Funding for two vehicles is predicated on 100 flight hours for each demonstrator. “Maybe we need something less, which would open up some additional funding. Maybe we do not need to build a full vehicle for one of them; maybe we need to build a smaller-scale one to put in the wind tunnel,” he says. “I would not say that anybody will be completely off the table.”
Even if they do not make it past July, teams will not be out of the game, Bailey stresses. “It is not a downselect. We are not buying a prototype that will turn into the FVL. JMR is not preselecting an FVL solution,” he says, noting the Army's requirements have already evolved from those set 18 months ago for JMR. “FVL will be a separate solicitation, with separate requirements.”
The JMR mission-system architecture demonstration, running two years behind the air-vehicle demo, is not developing a mission equipment package for the FVL. “It is way too early in the game, for an aircraft that starts production in 2030, to decide what kind of stuff you will have in it.
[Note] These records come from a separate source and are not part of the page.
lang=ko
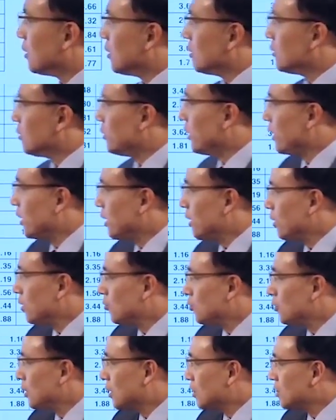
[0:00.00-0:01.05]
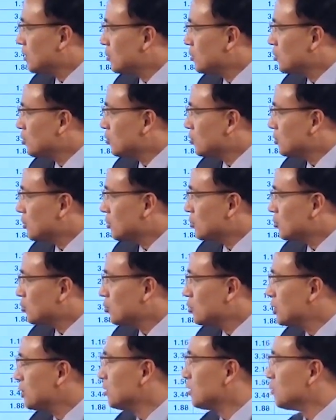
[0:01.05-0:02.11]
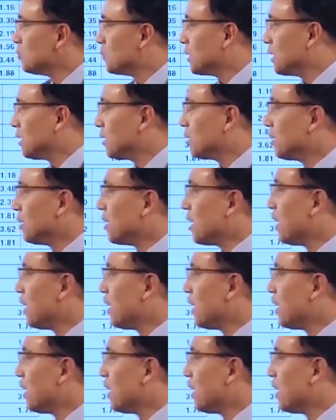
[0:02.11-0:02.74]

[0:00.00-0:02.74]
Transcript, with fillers: 예, 은행에 우리가 저축성 수신금리에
Technology will change drastically over the next 17 years. We will probably not pick the mission system until the 2025 timeframe,” he says.
The goal of the avionics demo is “to put in place a robust, enduring, flexible and open architecture,” Bailey says. The Joint Common Architecture (JCA) will be built on the Future Airborne Capabilities Environment (FACE) standard for portable and reusable software. Plans call for two teams to build FACE-compliant JCA laboratory systems to prove that third-party software modules can run on independent implementations of the architecture standard for FVL. “We want to be able to take an app from this aircraft and apply it to that aircraft,” he says.
Despite budget pressures that have forced a reorganization of Army aviation, support for JMR/FVL remains strong, says Bailey. “We feel no budget reduction pressure for the JMR program. What was allocated is still there, while there is no other program that is not feeling a significant cut.